# What you are asked to do
The records appear below. Copy each one exactly.
^^^^
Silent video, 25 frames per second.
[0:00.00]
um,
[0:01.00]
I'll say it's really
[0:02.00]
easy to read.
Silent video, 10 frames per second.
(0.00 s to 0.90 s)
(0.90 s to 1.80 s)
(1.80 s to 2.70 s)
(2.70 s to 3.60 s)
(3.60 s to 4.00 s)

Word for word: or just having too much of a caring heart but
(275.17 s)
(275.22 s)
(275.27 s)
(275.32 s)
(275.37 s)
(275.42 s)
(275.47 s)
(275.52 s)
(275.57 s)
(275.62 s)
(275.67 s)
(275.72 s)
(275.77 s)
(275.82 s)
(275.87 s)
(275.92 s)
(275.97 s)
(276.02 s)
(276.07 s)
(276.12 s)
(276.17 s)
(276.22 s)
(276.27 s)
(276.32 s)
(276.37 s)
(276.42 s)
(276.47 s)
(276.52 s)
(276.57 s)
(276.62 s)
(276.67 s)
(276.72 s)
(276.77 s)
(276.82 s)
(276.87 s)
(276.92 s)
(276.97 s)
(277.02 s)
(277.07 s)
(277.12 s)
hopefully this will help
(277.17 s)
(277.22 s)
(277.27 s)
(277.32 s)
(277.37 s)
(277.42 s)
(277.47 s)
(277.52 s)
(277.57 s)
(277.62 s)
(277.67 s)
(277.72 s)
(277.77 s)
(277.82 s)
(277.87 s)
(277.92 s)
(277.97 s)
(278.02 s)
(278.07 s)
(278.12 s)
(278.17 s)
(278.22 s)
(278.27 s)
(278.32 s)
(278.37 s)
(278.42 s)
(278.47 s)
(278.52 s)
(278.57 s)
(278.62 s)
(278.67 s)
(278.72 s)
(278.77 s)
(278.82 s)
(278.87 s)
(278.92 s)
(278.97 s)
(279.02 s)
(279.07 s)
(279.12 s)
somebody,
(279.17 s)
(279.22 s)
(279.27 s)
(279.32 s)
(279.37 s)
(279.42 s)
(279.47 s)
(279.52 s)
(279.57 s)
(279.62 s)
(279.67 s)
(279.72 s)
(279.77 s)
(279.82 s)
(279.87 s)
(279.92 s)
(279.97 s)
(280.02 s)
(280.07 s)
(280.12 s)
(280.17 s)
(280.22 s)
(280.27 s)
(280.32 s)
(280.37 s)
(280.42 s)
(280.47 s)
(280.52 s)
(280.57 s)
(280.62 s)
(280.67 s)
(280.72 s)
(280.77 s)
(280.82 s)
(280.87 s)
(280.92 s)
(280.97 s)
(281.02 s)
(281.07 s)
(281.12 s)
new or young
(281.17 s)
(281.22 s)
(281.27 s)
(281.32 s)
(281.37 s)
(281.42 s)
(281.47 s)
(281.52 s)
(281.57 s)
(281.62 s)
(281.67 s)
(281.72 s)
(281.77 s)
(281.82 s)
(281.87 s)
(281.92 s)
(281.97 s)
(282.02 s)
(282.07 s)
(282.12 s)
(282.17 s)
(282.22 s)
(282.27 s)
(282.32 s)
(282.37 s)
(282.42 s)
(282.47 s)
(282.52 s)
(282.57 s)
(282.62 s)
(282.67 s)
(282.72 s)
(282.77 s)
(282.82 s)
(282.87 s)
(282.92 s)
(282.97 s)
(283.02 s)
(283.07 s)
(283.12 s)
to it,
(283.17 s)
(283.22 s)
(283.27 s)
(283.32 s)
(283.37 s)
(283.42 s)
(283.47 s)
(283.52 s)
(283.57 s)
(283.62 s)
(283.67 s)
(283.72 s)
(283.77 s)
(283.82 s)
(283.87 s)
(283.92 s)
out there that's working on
^^^^
# Response to this task
Silent video, 25 frames per second.
[0:00.00]
um,
[0:01.00]
I'll say it's really
[0:02.00]
easy to read.
Silent video, 10 frames per second.
(0.00 s to 0.90 s)
(0.90 s to 1.80 s)
(1.80 s to 2.70 s)
(2.70 s to 3.60 s)
(3.60 s to 4.00 s)

Word for word: or just having too much of a caring heart but
(275.17 s)
(275.22 s)
(275.27 s)
(275.32 s)
(275.37 s)
(275.42 s)
(275.47 s)
(275.52 s)
(275.57 s)
(275.62 s)
(275.67 s)
(275.72 s)
(275.77 s)
(275.82 s)
(275.87 s)
(275.92 s)
(275.97 s)
(276.02 s)
(276.07 s)
(276.12 s)
(276.17 s)
(276.22 s)
(276.27 s)
(276.32 s)
(276.37 s)
(276.42 s)
(276.47 s)
(276.52 s)
(276.57 s)
(276.62 s)
(276.67 s)
(276.72 s)
(276.77 s)
(276.82 s)
(276.87 s)
(276.92 s)
(276.97 s)
(277.02 s)
(277.07 s)
(277.12 s)
hopefully this will help
(277.17 s)
(277.22 s)
(277.27 s)
(277.32 s)
(277.37 s)
(277.42 s)
(277.47 s)
(277.52 s)
(277.57 s)
(277.62 s)
(277.67 s)
(277.72 s)
(277.77 s)
(277.82 s)
(277.87 s)
(277.92 s)
(277.97 s)
(278.02 s)
(278.07 s)
(278.12 s)
(278.17 s)
(278.22 s)
(278.27 s)
(278.32 s)
(278.37 s)
(278.42 s)
(278.47 s)
(278.52 s)
(278.57 s)
(278.62 s)
(278.67 s)
(278.72 s)
(278.77 s)
(278.82 s)
(278.87 s)
(278.92 s)
(278.97 s)
(279.02 s)
(279.07 s)
(279.12 s)
somebody,
(279.17 s)
(279.22 s)
(279.27 s)
(279.32 s)
(279.37 s)
(279.42 s)
(279.47 s)
(279.52 s)
(279.57 s)
(279.62 s)
(279.67 s)
(279.72 s)
(279.77 s)
(279.82 s)
(279.87 s)
(279.92 s)
(279.97 s)
(280.02 s)
(280.07 s)
(280.12 s)
(280.17 s)
(280.22 s)
(280.27 s)
(280.32 s)
(280.37 s)
(280.42 s)
(280.47 s)
(280.52 s)
(280.57 s)
(280.62 s)
(280.67 s)
(280.72 s)
(280.77 s)
(280.82 s)
(280.87 s)
(280.92 s)
(280.97 s)
(281.02 s)
(281.07 s)
(281.12 s)
new or young
(281.17 s)
(281.22 s)
(281.27 s)
(281.32 s)
(281.37 s)
(281.42 s)
(281.47 s)
(281.52 s)
(281.57 s)
(281.62 s)
(281.67 s)
(281.72 s)
(281.77 s)
(281.82 s)
(281.87 s)
(281.92 s)
(281.97 s)
(282.02 s)
(282.07 s)
(282.12 s)
(282.17 s)
(282.22 s)
(282.27 s)
(282.32 s)
(282.37 s)
(282.42 s)
(282.47 s)
(282.52 s)
(282.57 s)
(282.62 s)
(282.67 s)
(282.72 s)
(282.77 s)
(282.82 s)
(282.87 s)
(282.92 s)
(282.97 s)
(283.02 s)
(283.07 s)
(283.12 s)
to it,
(283.17 s)
(283.22 s)
(283.27 s)
(283.32 s)
(283.37 s)
(283.42 s)
(283.47 s)
(283.52 s)
(283.57 s)
(283.62 s)
(283.67 s)
(283.72 s)
(283.77 s)
(283.82 s)
(283.87 s)
(283.92 s)
out there that's working on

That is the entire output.